#### PROBLEM REQUIREMENTS:
For the entries that follow, retype exactly the lines from the one containing "[00:00:07.00 to 00:00:08.00]" to the one containing "[0:00.00-0:01.00]", inclusive, and only those. Images stay out of the copy.

BEGIN SOURCE DATA

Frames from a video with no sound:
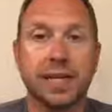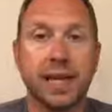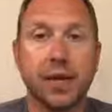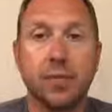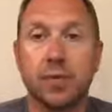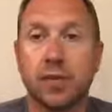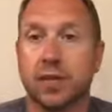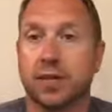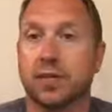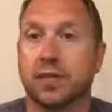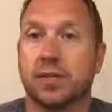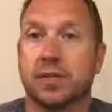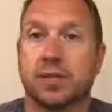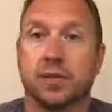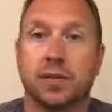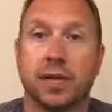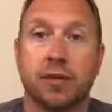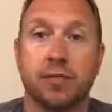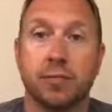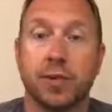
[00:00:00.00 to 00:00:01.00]
day with us.
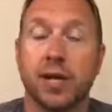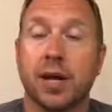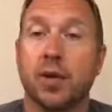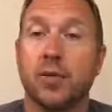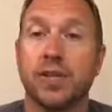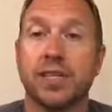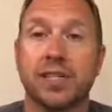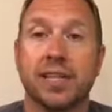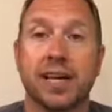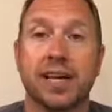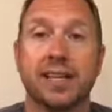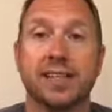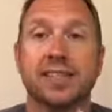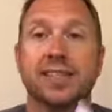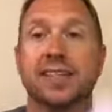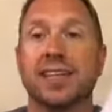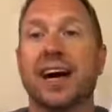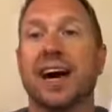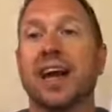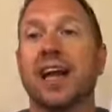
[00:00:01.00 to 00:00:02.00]
Everybody always says,
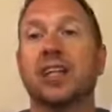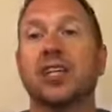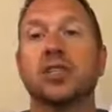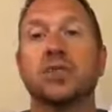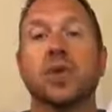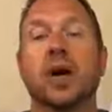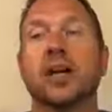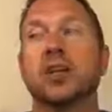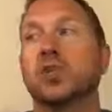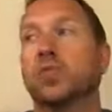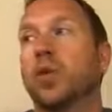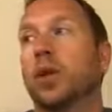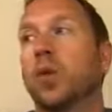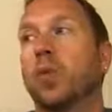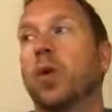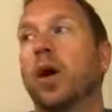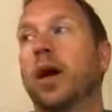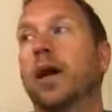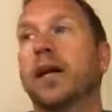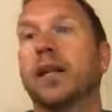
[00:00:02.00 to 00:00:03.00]
God, I just want to
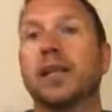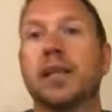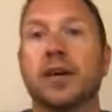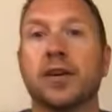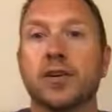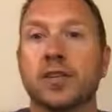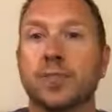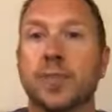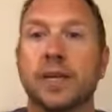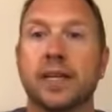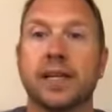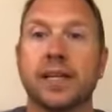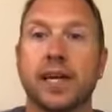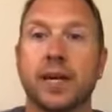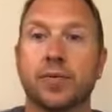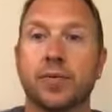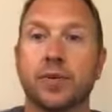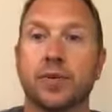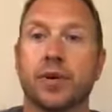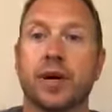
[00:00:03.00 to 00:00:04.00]
walk in there and spend the day
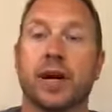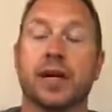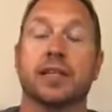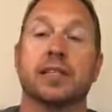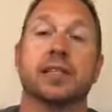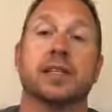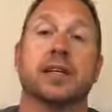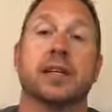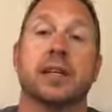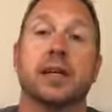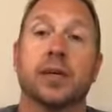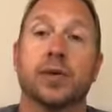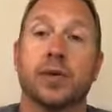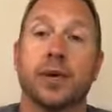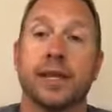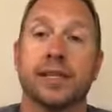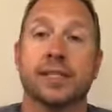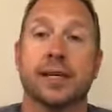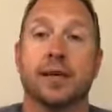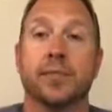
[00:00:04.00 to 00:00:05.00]
with you guys. Well,
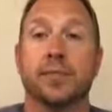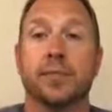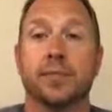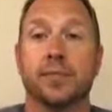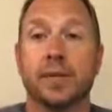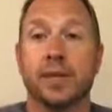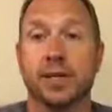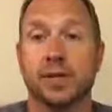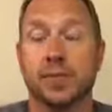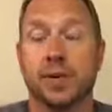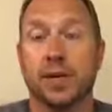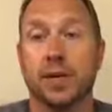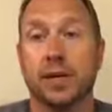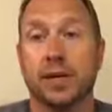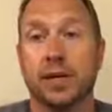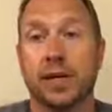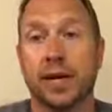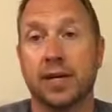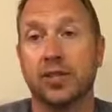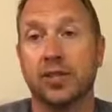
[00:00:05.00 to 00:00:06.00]
guess what?
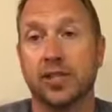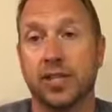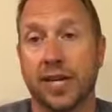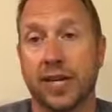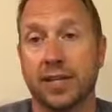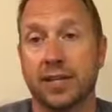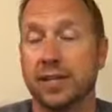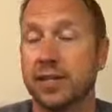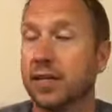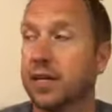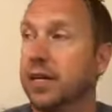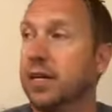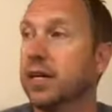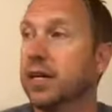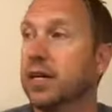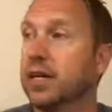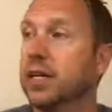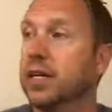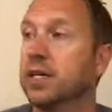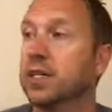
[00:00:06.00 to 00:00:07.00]
Now's your chance.
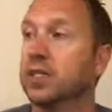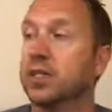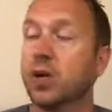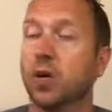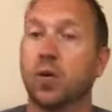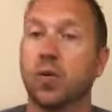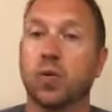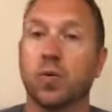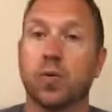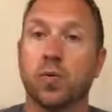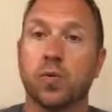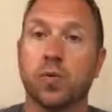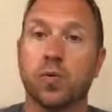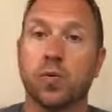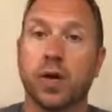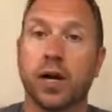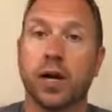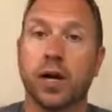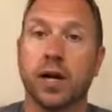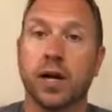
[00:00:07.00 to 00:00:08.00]
So
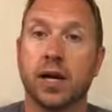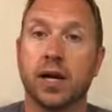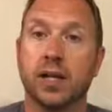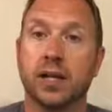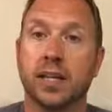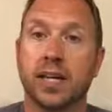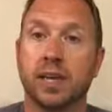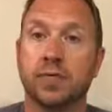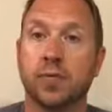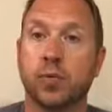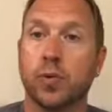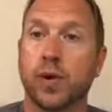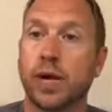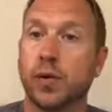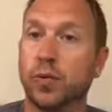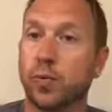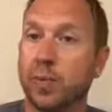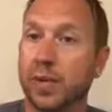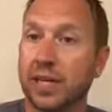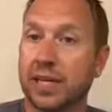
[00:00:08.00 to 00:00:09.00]
the giveaway
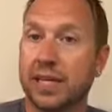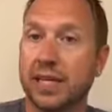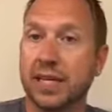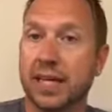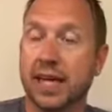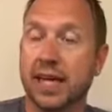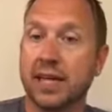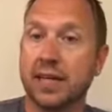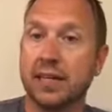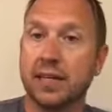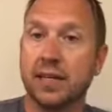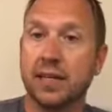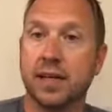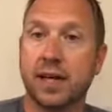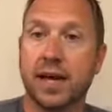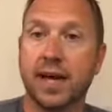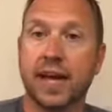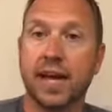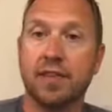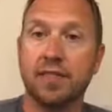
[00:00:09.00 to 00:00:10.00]
will be at the end.
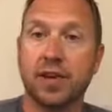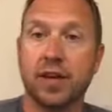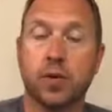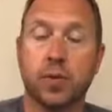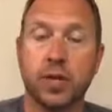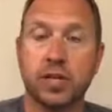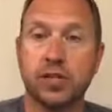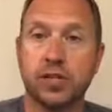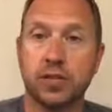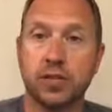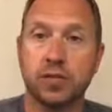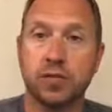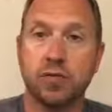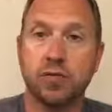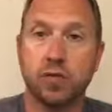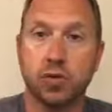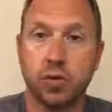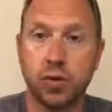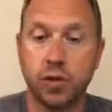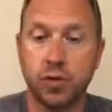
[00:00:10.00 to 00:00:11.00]
I have a question
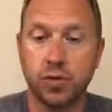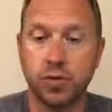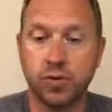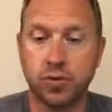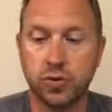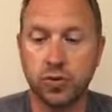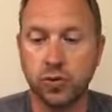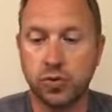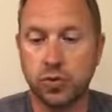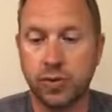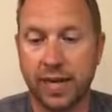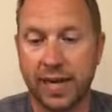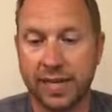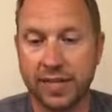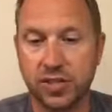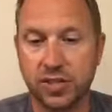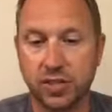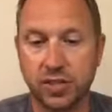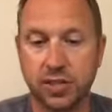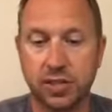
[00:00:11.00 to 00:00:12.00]
for you to
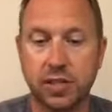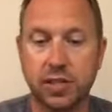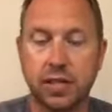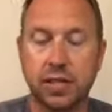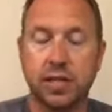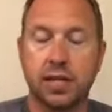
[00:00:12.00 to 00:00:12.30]
answer,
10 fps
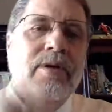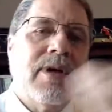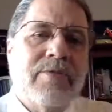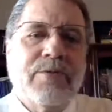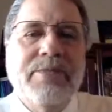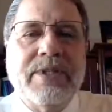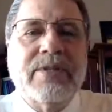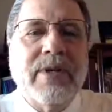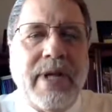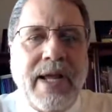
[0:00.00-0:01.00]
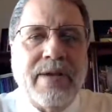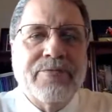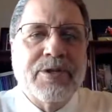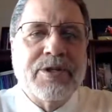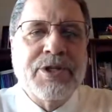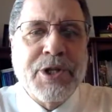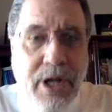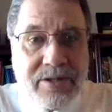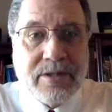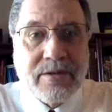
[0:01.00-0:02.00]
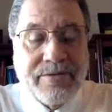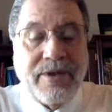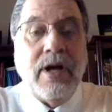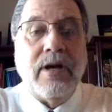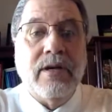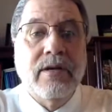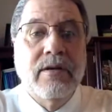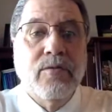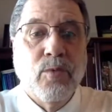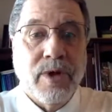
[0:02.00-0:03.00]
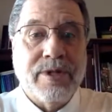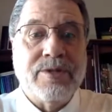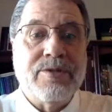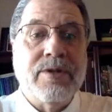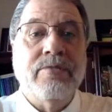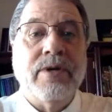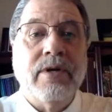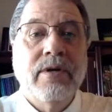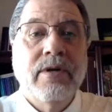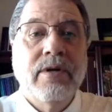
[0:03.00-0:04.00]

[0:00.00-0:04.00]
government's going to have to justify what it's doing.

END SOURCE DATA

#### RESULT FOR THIS TASK:
[00:00:07.00 to 00:00:08.00]
So
[00:00:08.00 to 00:00:09.00]
the giveaway
[00:00:09.00 to 00:00:10.00]
will be at the end.
[00:00:10.00 to 00:00:11.00]
I have a question
[00:00:11.00 to 00:00:12.00]
for you to
[00:00:12.00 to 00:00:12.30]
answer,
10 fps
[0:00.00-0:01.00]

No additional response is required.